- Opening Delimiter -

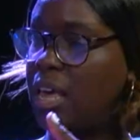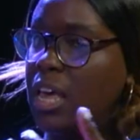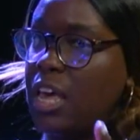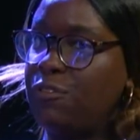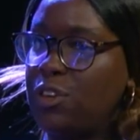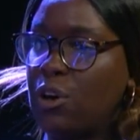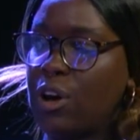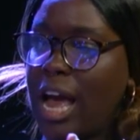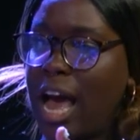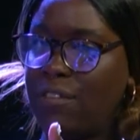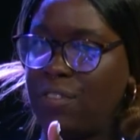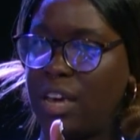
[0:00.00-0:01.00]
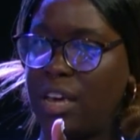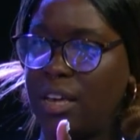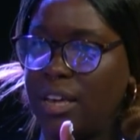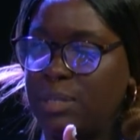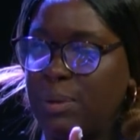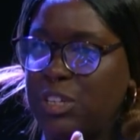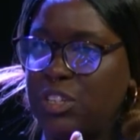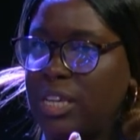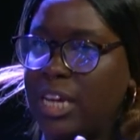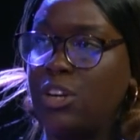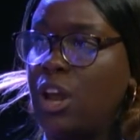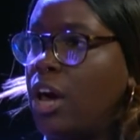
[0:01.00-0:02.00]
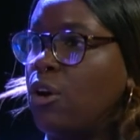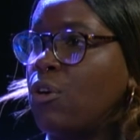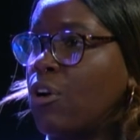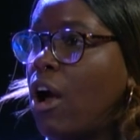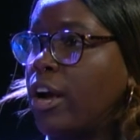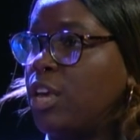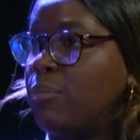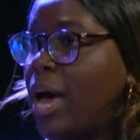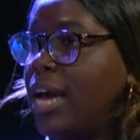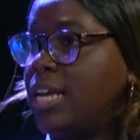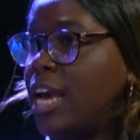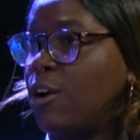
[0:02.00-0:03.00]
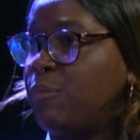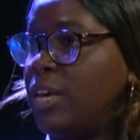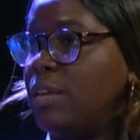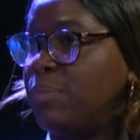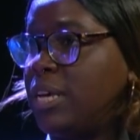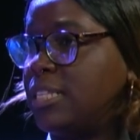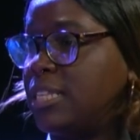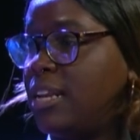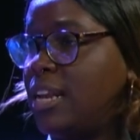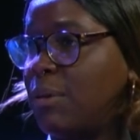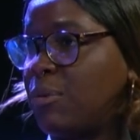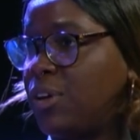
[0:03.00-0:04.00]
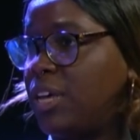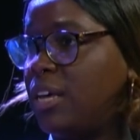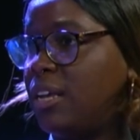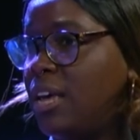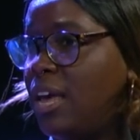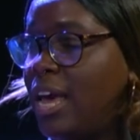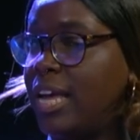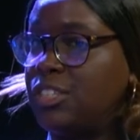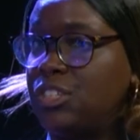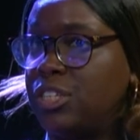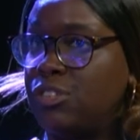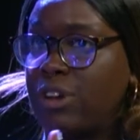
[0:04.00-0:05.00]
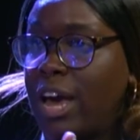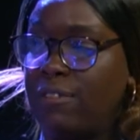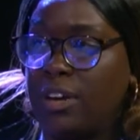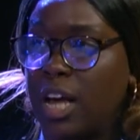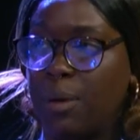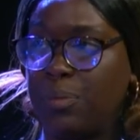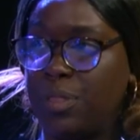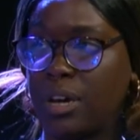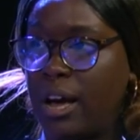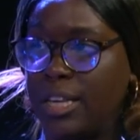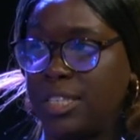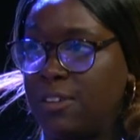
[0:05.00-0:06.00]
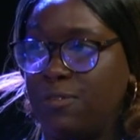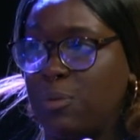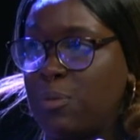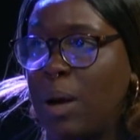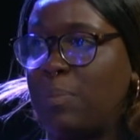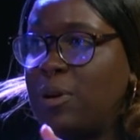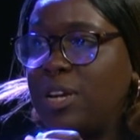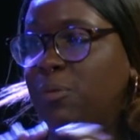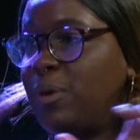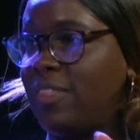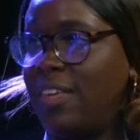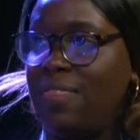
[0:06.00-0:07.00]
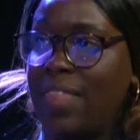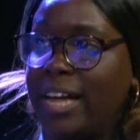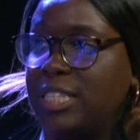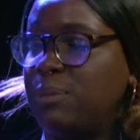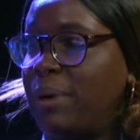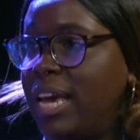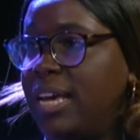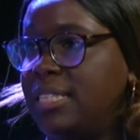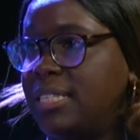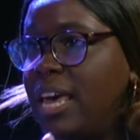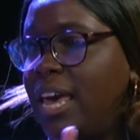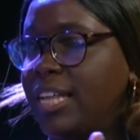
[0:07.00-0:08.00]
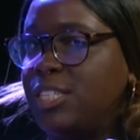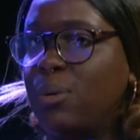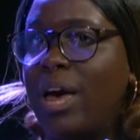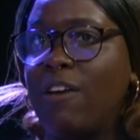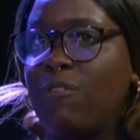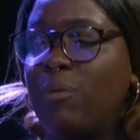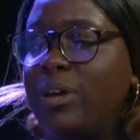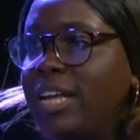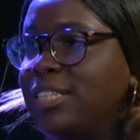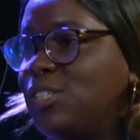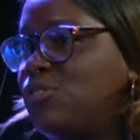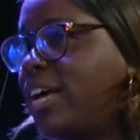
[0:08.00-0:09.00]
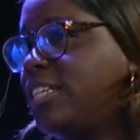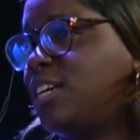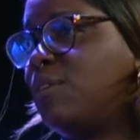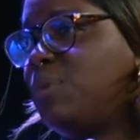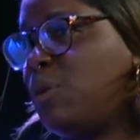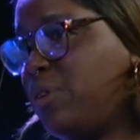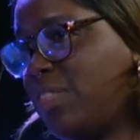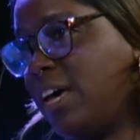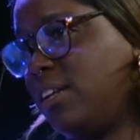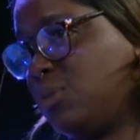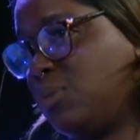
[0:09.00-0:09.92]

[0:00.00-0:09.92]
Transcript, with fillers: if you're having, especially like non-owner occupied Airbnbs in a neighborhood, it's just driving up the cost of the property within that space. And so everyone else is trying to compete with that as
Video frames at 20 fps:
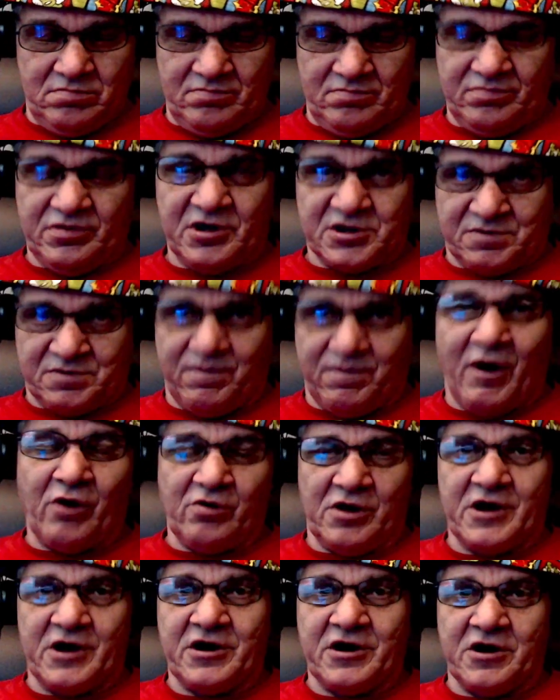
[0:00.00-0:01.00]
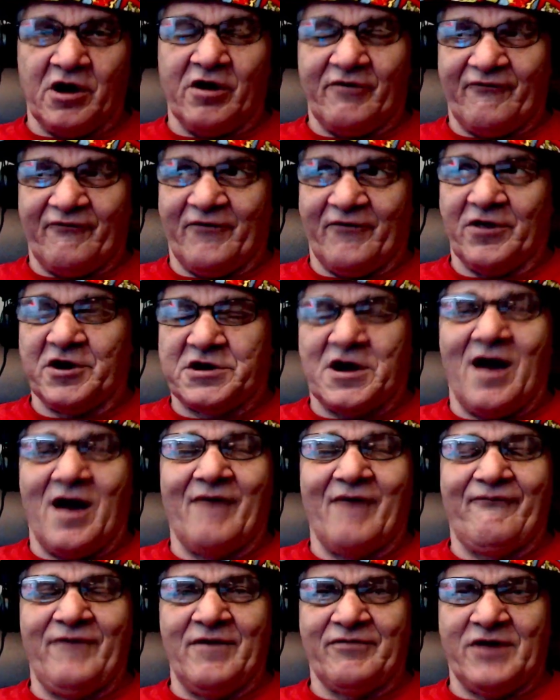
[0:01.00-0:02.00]
this polling done for the top
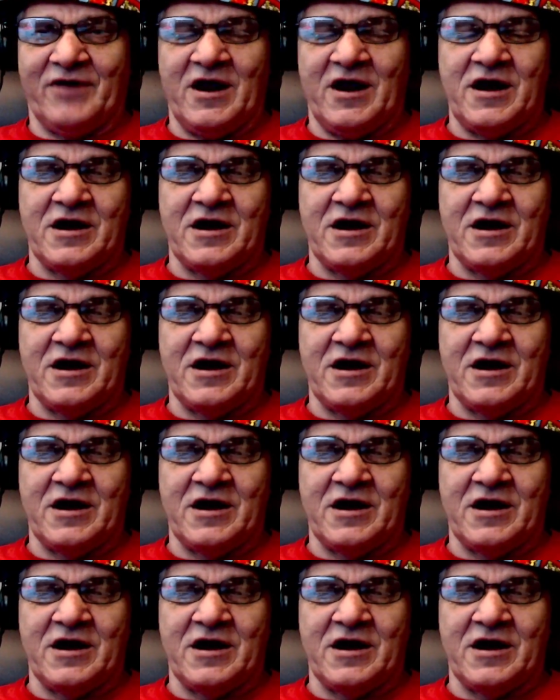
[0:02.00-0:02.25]
fifteen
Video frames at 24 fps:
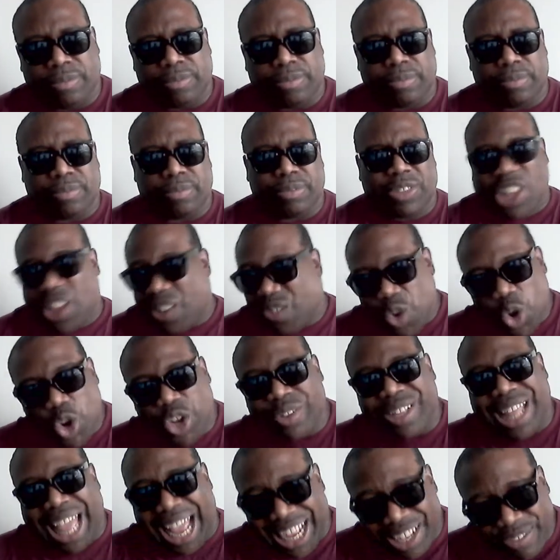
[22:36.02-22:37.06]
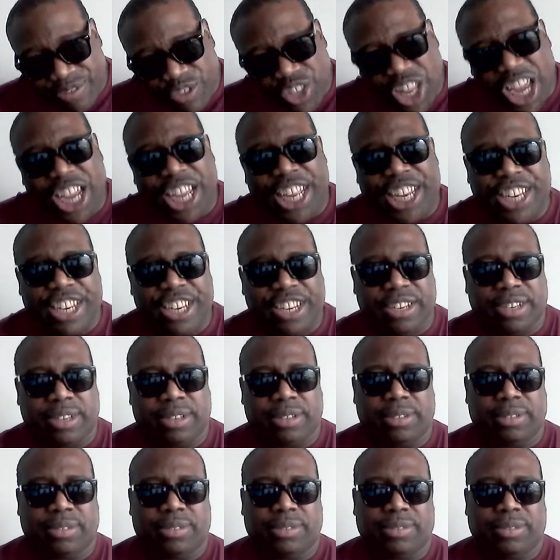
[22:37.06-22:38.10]
The work that I've done,
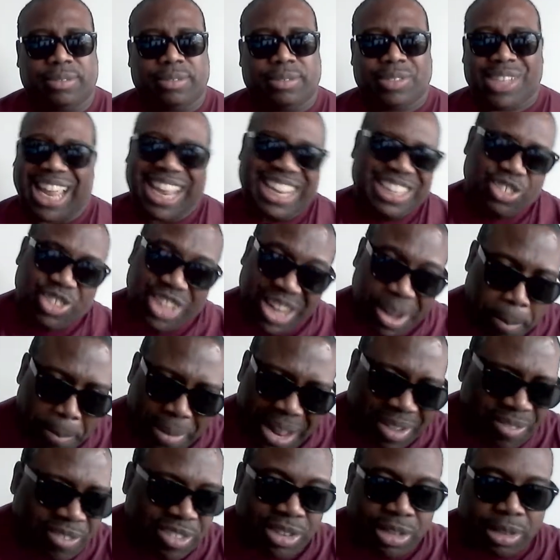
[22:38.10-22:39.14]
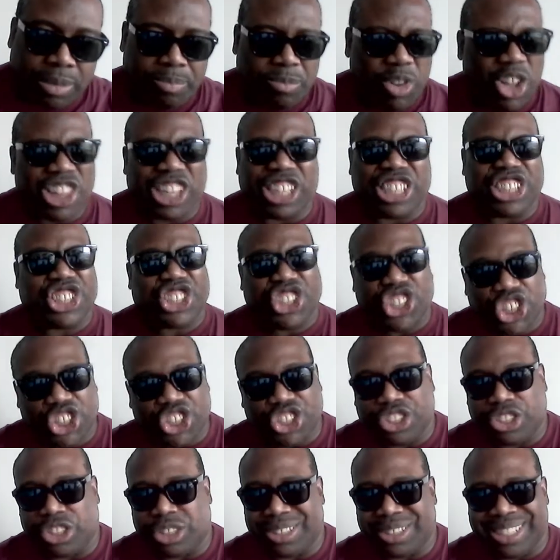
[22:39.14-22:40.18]
trying to help my brothers and
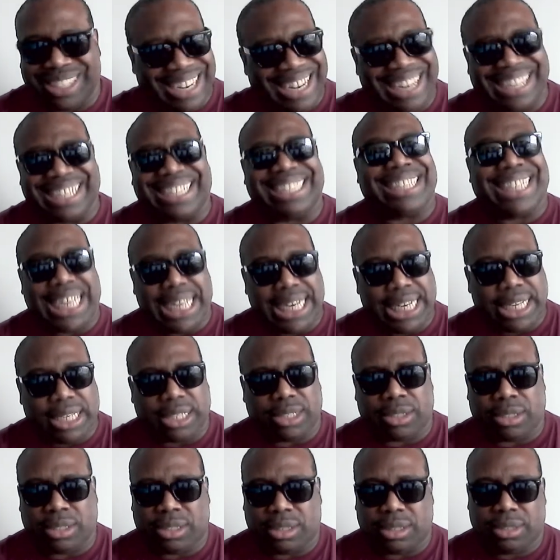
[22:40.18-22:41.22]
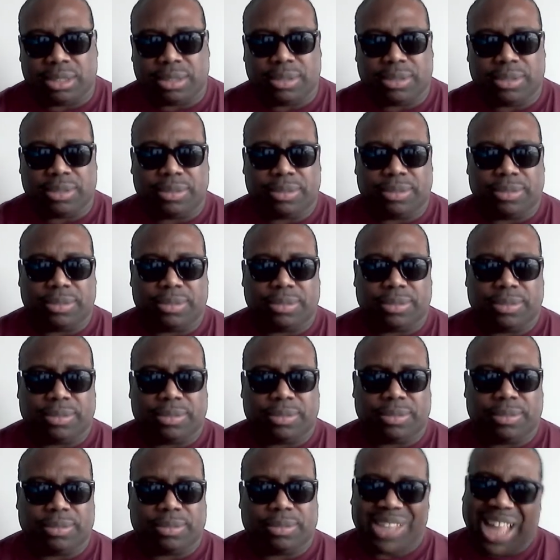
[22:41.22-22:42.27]
sisters in the inner cities.
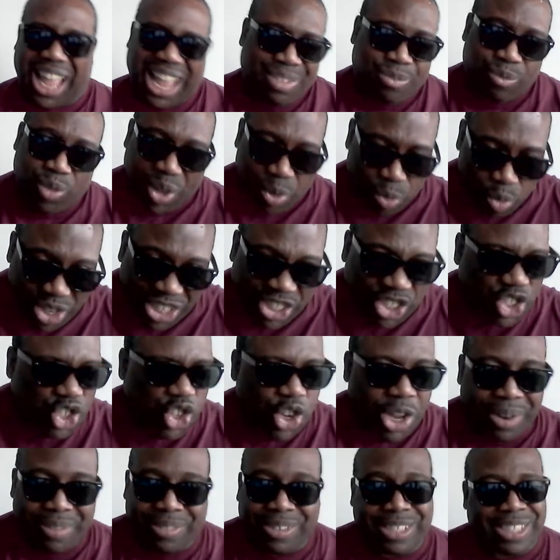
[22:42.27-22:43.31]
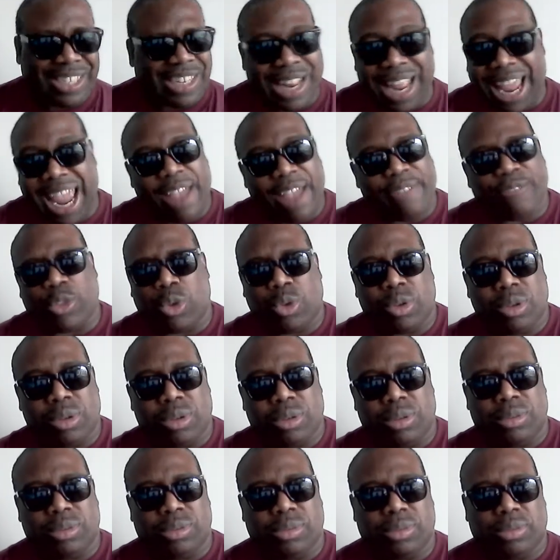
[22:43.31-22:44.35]
So I'm pretty sure I shouldn't have to
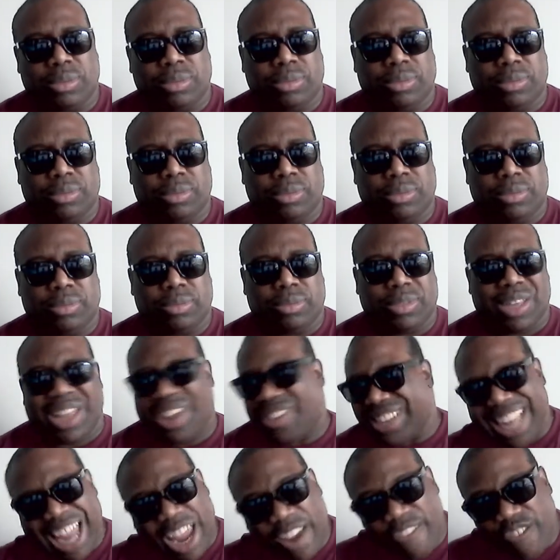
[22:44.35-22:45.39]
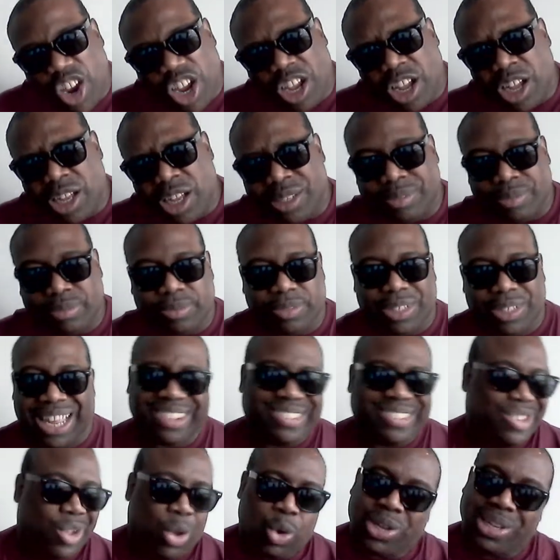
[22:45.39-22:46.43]
go to Africa and have
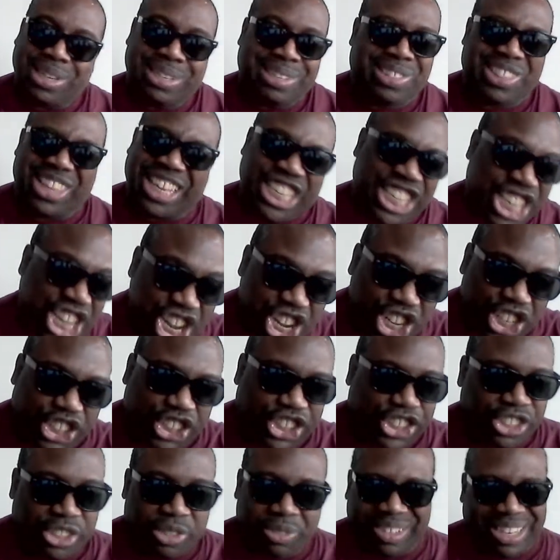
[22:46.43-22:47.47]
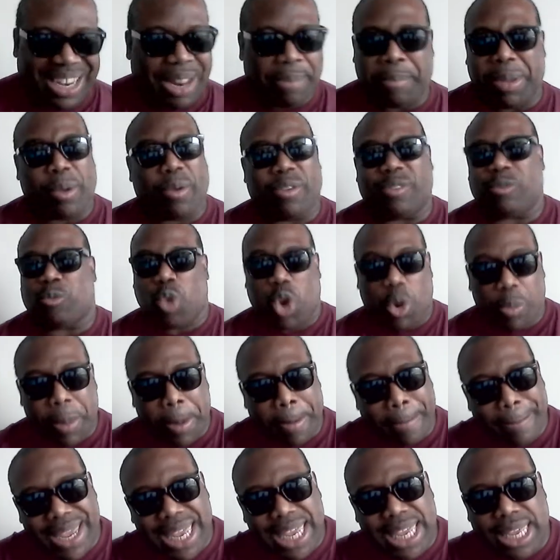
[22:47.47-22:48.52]
to wait 30 years to get people to work
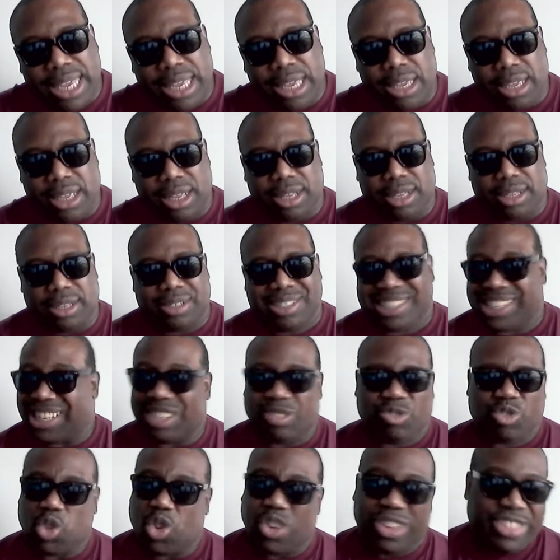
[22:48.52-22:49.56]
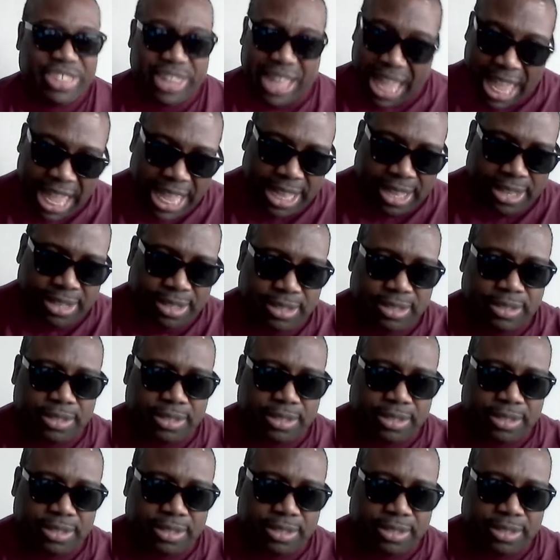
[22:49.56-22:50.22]
with me. I'm not going through that.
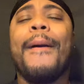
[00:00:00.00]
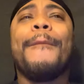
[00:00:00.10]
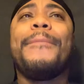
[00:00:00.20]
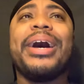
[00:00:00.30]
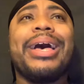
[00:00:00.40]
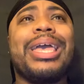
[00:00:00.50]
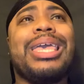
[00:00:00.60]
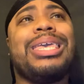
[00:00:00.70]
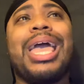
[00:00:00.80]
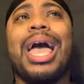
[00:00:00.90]
But
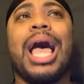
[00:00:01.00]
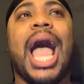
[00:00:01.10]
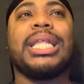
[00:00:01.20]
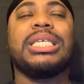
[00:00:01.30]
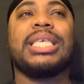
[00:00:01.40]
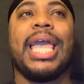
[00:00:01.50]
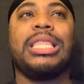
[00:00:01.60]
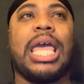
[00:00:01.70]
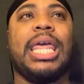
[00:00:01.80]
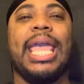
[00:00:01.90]
yeah, I just
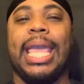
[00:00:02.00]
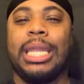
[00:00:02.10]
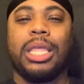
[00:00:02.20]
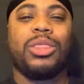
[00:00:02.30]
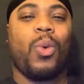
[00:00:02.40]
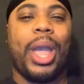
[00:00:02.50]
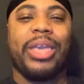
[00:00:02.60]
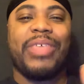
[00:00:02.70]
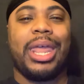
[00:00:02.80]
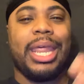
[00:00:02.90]
hate that it ended the
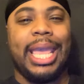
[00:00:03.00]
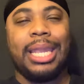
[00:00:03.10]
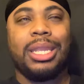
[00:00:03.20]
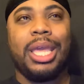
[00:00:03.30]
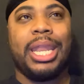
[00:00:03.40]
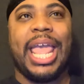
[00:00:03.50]
way that it ended,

- Closing Delimiter -

Print the whole listing again exactly, please. No pictures.

# [WRITTEN ANSWER]
[0:00.00-0:01.00]
[0:01.00-0:02.00]
[0:02.00-0:03.00]
[0:03.00-0:04.00]
[0:04.00-0:05.00]
[0:05.00-0:06.00]
[0:06.00-0:07.00]
[0:07.00-0:08.00]
[0:08.00-0:09.00]
[0:09.00-0:09.92]

[0:00.00-0:09.92]
Transcript, with fillers: if you're having, especially like non-owner occupied Airbnbs in a neighborhood, it's just driving up the cost of the property within that space. And so everyone else is trying to compete with that as
Video frames at 20 fps:
[0:00.00-0:01.00]
[0:01.00-0:02.00]
this polling done for the top
[0:02.00-0:02.25]
fifteen
Video frames at 24 fps:
[22:36.02-22:37.06]
[22:37.06-22:38.10]
The work that I've done,
[22:38.10-22:39.14]
[22:39.14-22:40.18]
trying to help my brothers and
[22:40.18-22:41.22]
[22:41.22-22:42.27]
sisters in the inner cities.
[22:42.27-22:43.31]
[22:43.31-22:44.35]
So I'm pretty sure I shouldn't have to
[22:44.35-22:45.39]
[22:45.39-22:46.43]
go to Africa and have
[22:46.43-22:47.47]
[22:47.47-22:48.52]
to wait 30 years to get people to work
[22:48.52-22:49.56]
[22:49.56-22:50.22]
with me. I'm not going through that.
[00:00:00.00]
[00:00:00.10]
[00:00:00.20]
[00:00:00.30]
[00:00:00.40]
[00:00:00.50]
[00:00:00.60]
[00:00:00.70]
[00:00:00.80]
[00:00:00.90]
But
[00:00:01.00]
[00:00:01.10]
[00:00:01.20]
[00:00:01.30]
[00:00:01.40]
[00:00:01.50]
[00:00:01.60]
[00:00:01.70]
[00:00:01.80]
[00:00:01.90]
yeah, I just
[00:00:02.00]
[00:00:02.10]
[00:00:02.20]
[00:00:02.30]
[00:00:02.40]
[00:00:02.50]
[00:00:02.60]
[00:00:02.70]
[00:00:02.80]
[00:00:02.90]
hate that it ended the
[00:00:03.00]
[00:00:03.10]
[00:00:03.20]
[00:00:03.30]
[00:00:03.40]
[00:00:03.50]
way that it ended,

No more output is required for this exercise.